◆ Directions ◆
Every entry needs to appear again exactly as written below.

◆ Dataset ◆
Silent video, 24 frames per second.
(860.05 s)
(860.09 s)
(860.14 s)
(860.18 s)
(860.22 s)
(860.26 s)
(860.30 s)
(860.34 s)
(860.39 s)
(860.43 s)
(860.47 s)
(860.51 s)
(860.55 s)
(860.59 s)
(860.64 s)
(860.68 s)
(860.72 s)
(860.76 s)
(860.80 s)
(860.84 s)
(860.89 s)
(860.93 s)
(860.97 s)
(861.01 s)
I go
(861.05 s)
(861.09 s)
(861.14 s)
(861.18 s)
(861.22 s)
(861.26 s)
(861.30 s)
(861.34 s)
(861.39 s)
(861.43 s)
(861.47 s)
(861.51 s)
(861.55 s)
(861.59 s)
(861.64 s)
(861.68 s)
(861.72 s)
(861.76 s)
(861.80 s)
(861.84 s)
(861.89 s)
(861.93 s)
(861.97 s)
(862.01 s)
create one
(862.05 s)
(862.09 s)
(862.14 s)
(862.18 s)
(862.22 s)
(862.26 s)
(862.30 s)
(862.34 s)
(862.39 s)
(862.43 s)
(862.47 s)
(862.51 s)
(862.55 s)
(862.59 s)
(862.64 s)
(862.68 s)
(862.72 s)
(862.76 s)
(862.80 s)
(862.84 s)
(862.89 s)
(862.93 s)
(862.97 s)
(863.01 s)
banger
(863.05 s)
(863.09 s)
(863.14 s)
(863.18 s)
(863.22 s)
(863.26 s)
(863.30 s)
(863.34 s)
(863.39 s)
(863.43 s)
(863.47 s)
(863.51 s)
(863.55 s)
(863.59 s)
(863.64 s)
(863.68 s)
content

◆ Result for this exercise ◆
Silent video, 24 frames per second.
(860.05 s)
(860.09 s)
(860.14 s)
(860.18 s)
(860.22 s)
(860.26 s)
(860.30 s)
(860.34 s)
(860.39 s)
(860.43 s)
(860.47 s)
(860.51 s)
(860.55 s)
(860.59 s)
(860.64 s)
(860.68 s)
(860.72 s)
(860.76 s)
(860.80 s)
(860.84 s)
(860.89 s)
(860.93 s)
(860.97 s)
(861.01 s)
I go
(861.05 s)
(861.09 s)
(861.14 s)
(861.18 s)
(861.22 s)
(861.26 s)
(861.30 s)
(861.34 s)
(861.39 s)
(861.43 s)
(861.47 s)
(861.51 s)
(861.55 s)
(861.59 s)
(861.64 s)
(861.68 s)
(861.72 s)
(861.76 s)
(861.80 s)
(861.84 s)
(861.89 s)
(861.93 s)
(861.97 s)
(862.01 s)
create one
(862.05 s)
(862.09 s)
(862.14 s)
(862.18 s)
(862.22 s)
(862.26 s)
(862.30 s)
(862.34 s)
(862.39 s)
(862.43 s)
(862.47 s)
(862.51 s)
(862.55 s)
(862.59 s)
(862.64 s)
(862.68 s)
(862.72 s)
(862.76 s)
(862.80 s)
(862.84 s)
(862.89 s)
(862.93 s)
(862.97 s)
(863.01 s)
banger
(863.05 s)
(863.09 s)
(863.14 s)
(863.18 s)
(863.22 s)
(863.26 s)
(863.30 s)
(863.34 s)
(863.39 s)
(863.43 s)
(863.47 s)
(863.51 s)
(863.55 s)
(863.59 s)
(863.64 s)
(863.68 s)
content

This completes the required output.